Data to use ▸
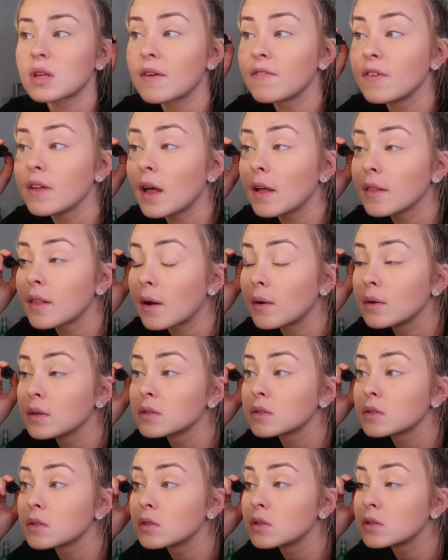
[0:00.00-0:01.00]
I feel like that
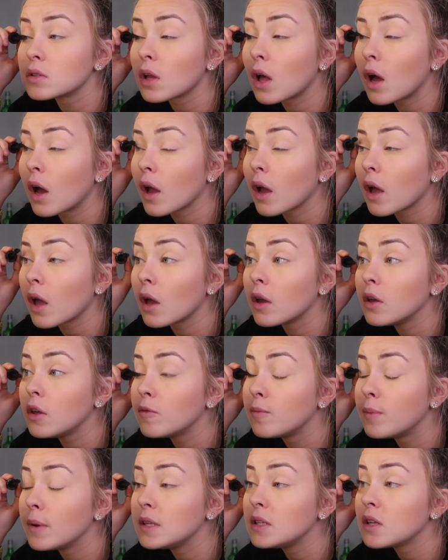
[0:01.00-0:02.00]
was such, like,
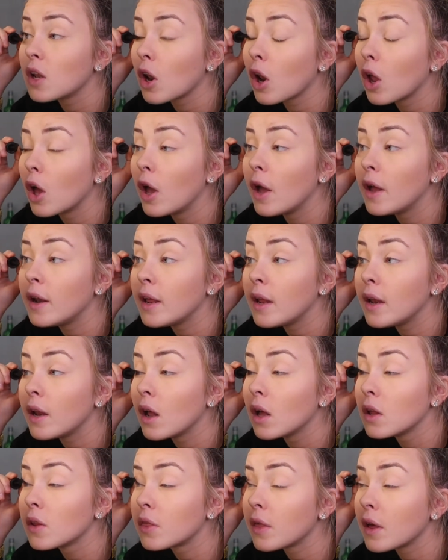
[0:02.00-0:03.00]
you've been
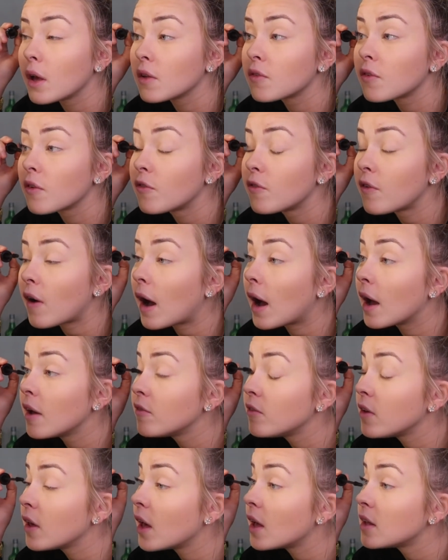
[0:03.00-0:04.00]
learning things for
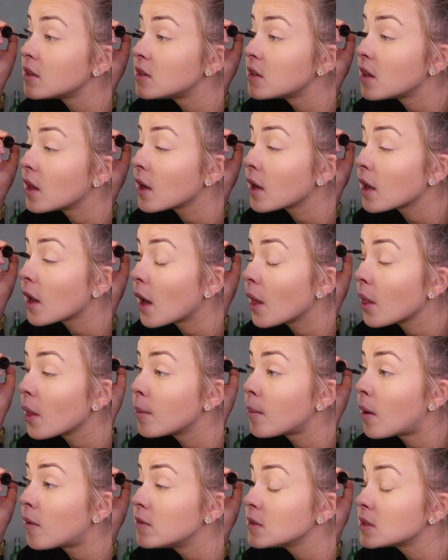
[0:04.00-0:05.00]
5 years to then get
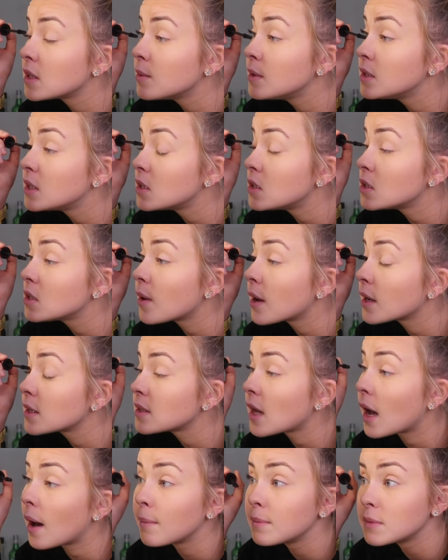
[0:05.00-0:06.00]
them. Obviously we didn't do
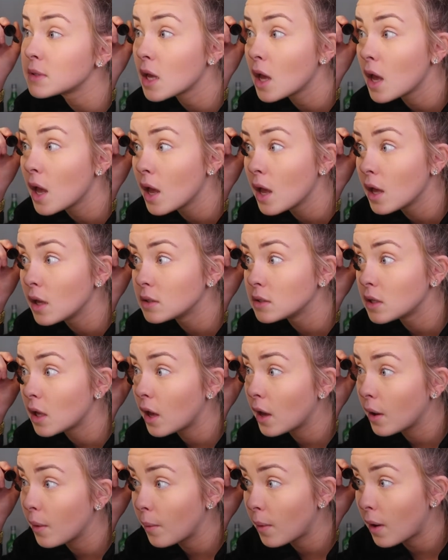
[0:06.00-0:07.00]
exams,
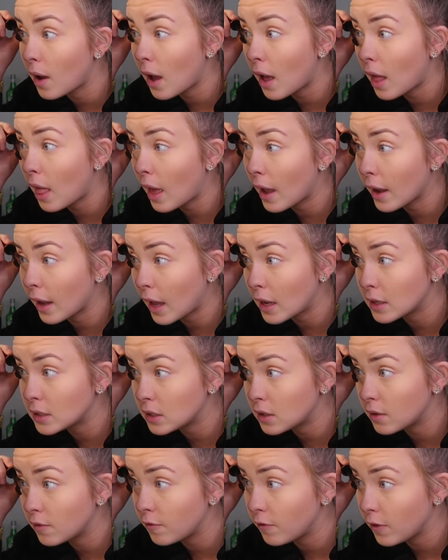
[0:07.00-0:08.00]
so like I
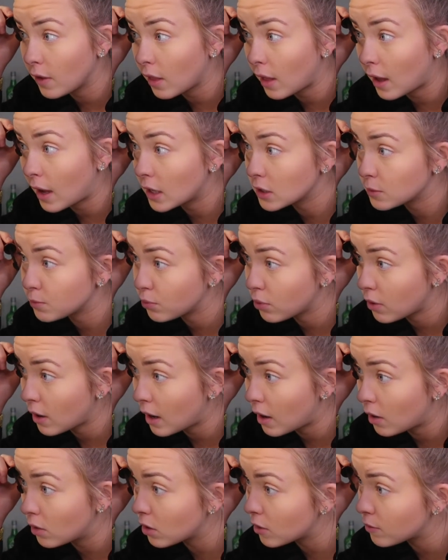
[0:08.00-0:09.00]
didn't feel as
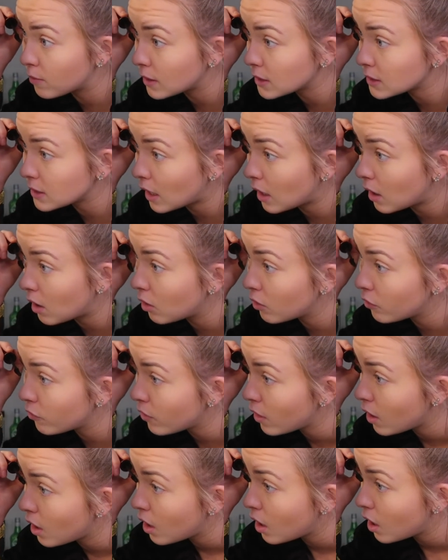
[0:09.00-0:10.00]
proud of myself
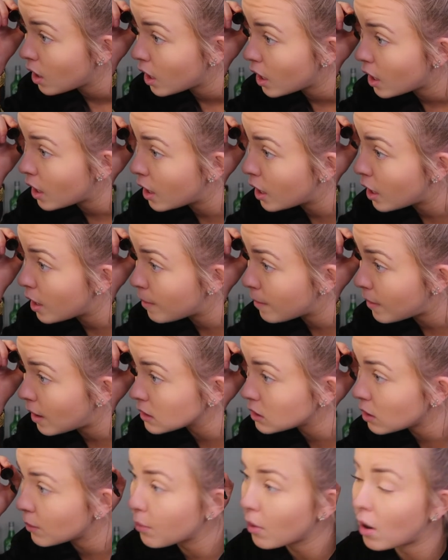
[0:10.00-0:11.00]

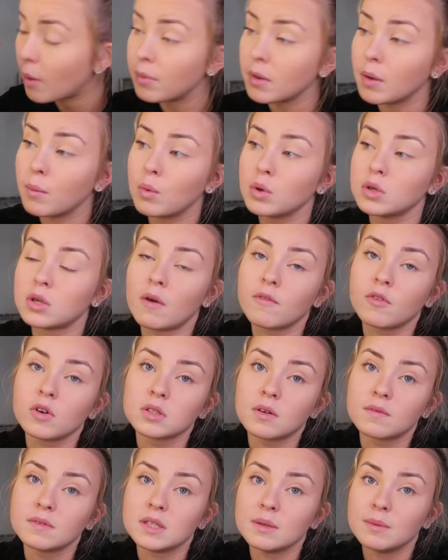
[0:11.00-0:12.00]
as I probably would have,
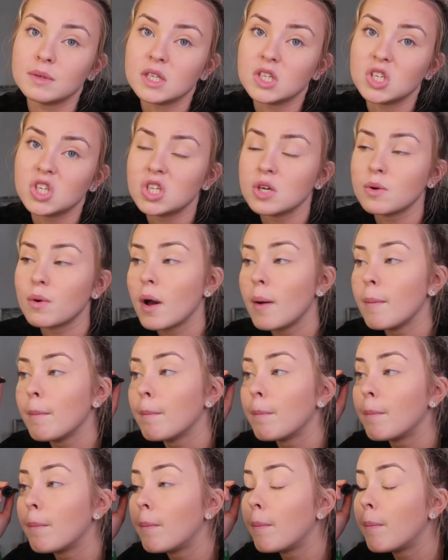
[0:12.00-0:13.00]
because obviously we didn't do
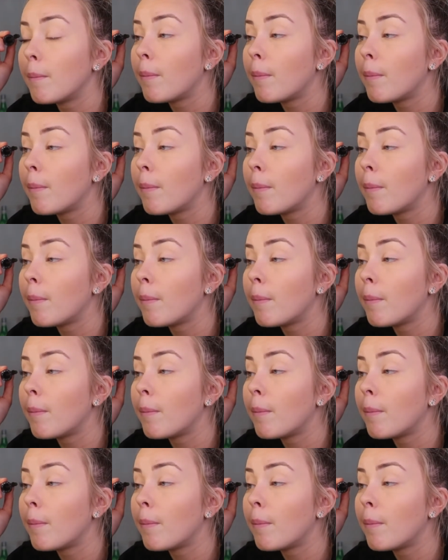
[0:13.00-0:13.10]
them.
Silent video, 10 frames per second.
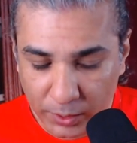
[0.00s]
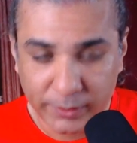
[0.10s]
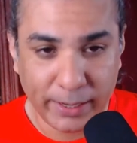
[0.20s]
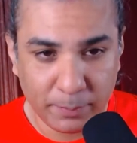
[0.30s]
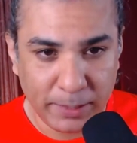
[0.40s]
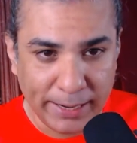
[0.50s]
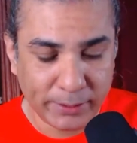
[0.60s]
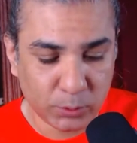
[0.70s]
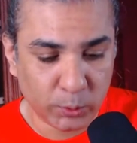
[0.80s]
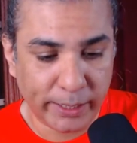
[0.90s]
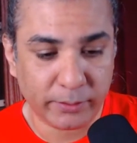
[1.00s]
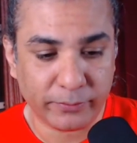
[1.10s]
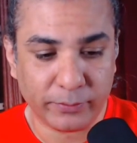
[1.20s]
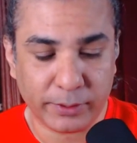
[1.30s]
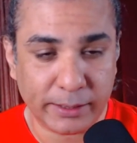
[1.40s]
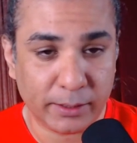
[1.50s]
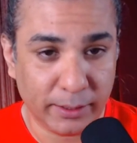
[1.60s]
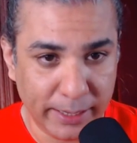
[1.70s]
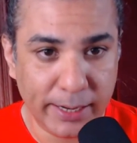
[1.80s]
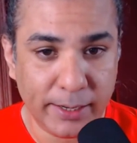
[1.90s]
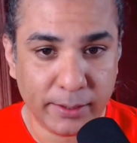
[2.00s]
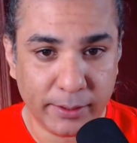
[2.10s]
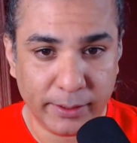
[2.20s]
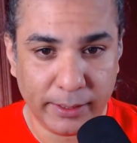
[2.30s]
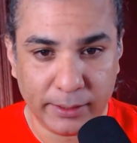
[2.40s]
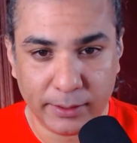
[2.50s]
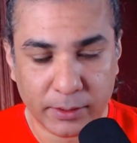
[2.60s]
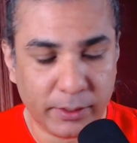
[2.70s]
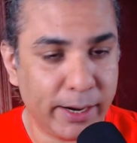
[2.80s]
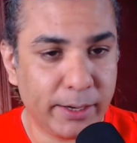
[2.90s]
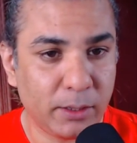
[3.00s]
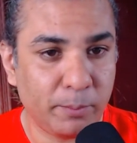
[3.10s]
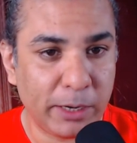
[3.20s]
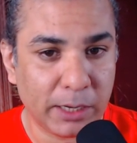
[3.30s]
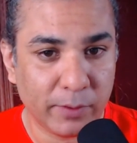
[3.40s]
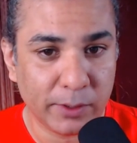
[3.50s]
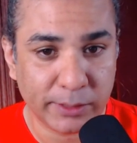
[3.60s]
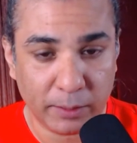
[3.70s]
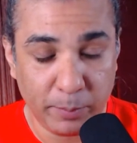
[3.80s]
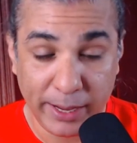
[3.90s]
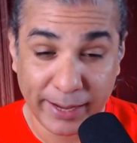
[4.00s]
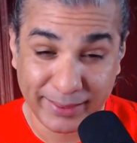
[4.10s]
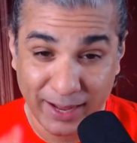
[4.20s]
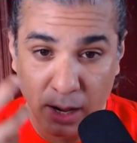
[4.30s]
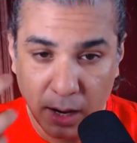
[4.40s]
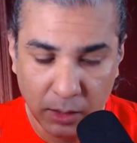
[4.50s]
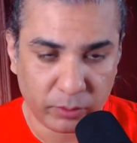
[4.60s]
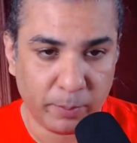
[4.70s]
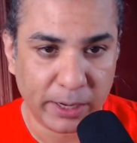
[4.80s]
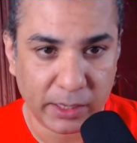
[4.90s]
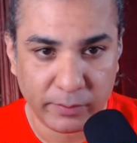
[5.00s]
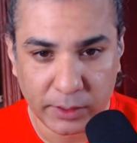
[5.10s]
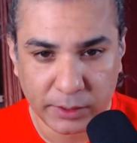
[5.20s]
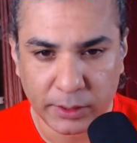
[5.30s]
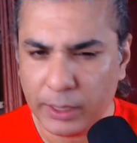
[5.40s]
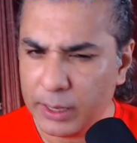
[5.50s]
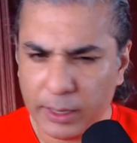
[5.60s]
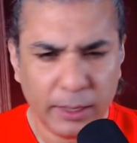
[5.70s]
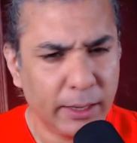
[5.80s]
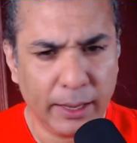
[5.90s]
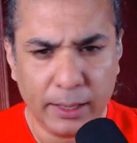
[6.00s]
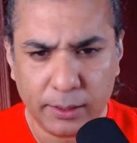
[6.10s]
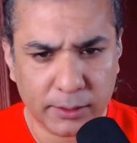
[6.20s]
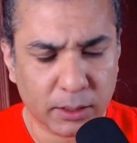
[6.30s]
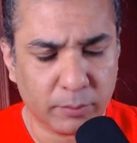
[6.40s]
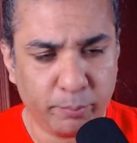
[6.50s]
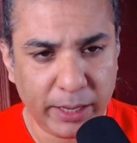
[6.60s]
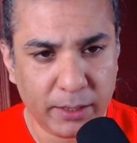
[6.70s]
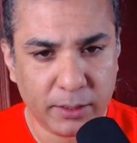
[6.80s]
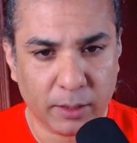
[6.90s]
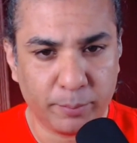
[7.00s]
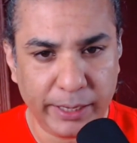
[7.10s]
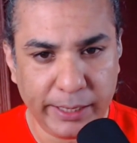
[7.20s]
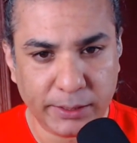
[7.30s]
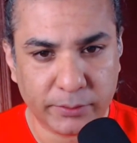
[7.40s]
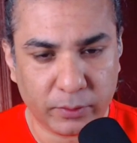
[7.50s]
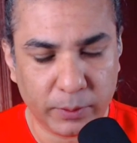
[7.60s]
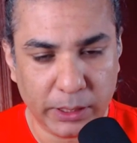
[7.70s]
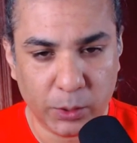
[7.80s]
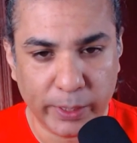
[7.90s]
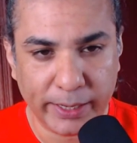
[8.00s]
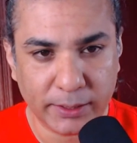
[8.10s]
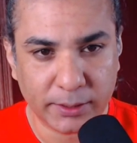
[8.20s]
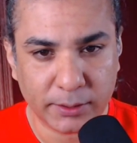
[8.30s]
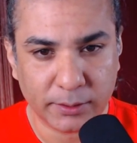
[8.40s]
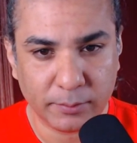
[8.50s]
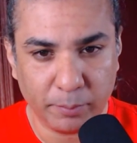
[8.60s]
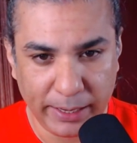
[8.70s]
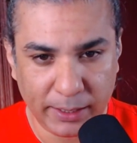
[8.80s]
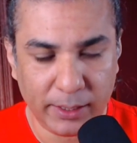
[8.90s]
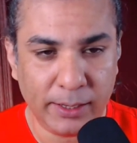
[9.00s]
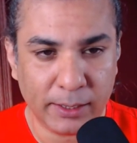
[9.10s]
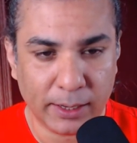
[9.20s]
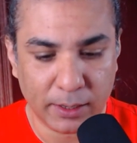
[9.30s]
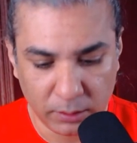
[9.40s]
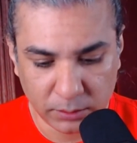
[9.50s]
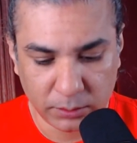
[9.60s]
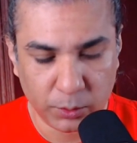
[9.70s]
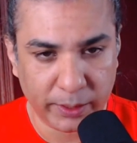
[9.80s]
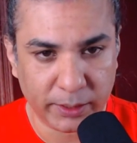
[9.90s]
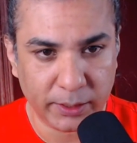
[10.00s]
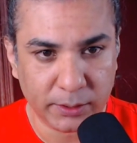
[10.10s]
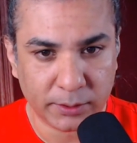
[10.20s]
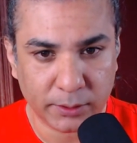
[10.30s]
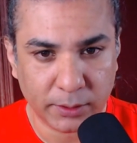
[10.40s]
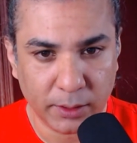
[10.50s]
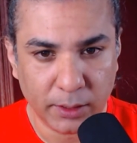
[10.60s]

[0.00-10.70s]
their plan is to take the lead in creating the metaverse and being at the heart of the metaverse. And other big companies from the US mainly are also doing this.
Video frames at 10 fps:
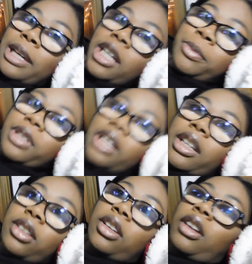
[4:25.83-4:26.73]
my camera died
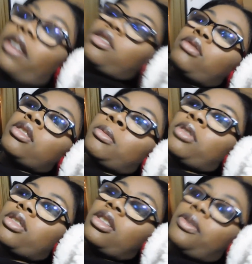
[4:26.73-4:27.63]
in the car, so some of
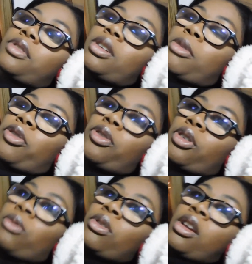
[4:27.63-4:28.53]
the stuff is on my
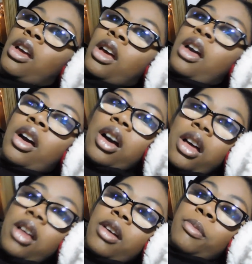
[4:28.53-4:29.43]
phone.
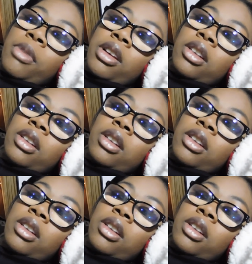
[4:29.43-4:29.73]
Um,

What is required ▸
Copy, from the material, each line that holds the string "frames".

Result ▸
Silent video, 10 frames per second.
Video frames at 10 fps:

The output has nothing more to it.